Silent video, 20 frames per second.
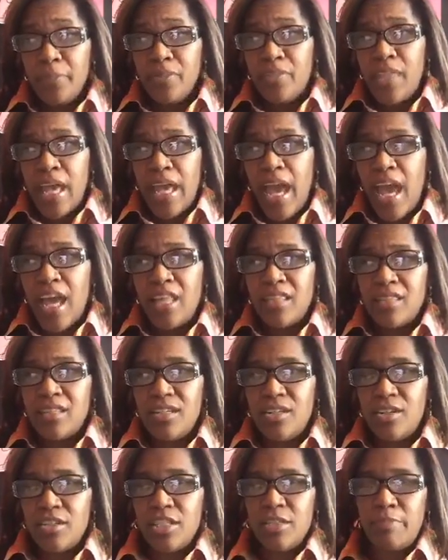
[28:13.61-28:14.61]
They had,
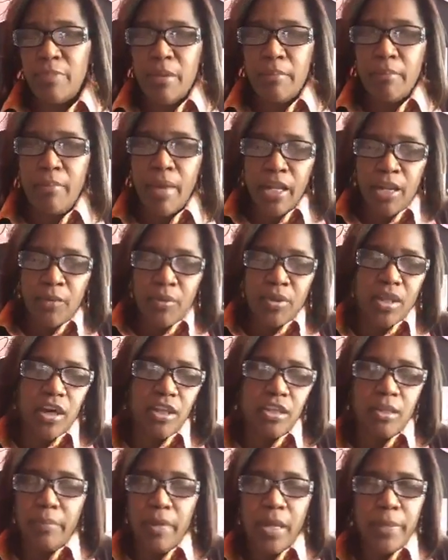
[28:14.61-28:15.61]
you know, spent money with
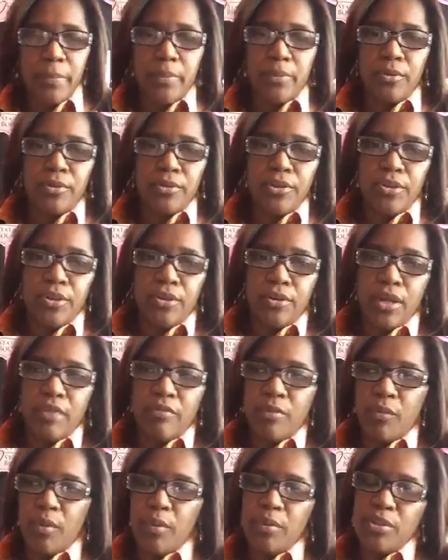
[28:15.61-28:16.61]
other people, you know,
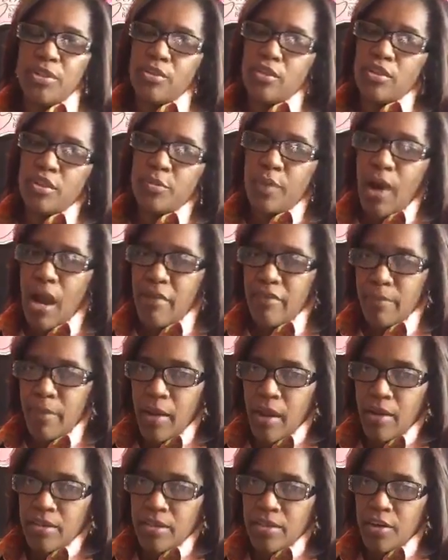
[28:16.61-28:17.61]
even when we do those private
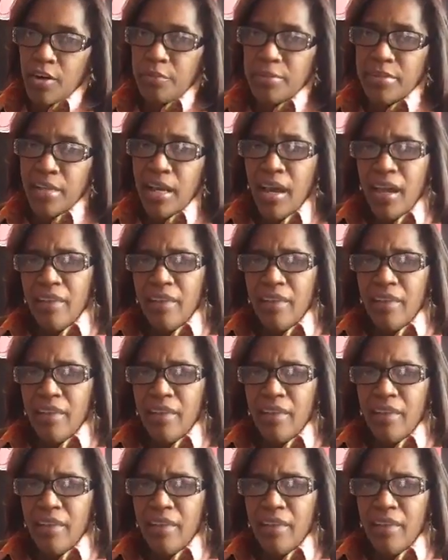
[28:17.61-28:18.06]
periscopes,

§ **WORK ORDER**:
Output the entries above verbatim. Omit the images.

§ **ANSWER TO THE PROBLEM**:
Silent video, 20 frames per second.
[28:13.61-28:14.61]
They had,
[28:14.61-28:15.61]
you know, spent money with
[28:15.61-28:16.61]
other people, you know,
[28:16.61-28:17.61]
even when we do those private
[28:17.61-28:18.06]
periscopes,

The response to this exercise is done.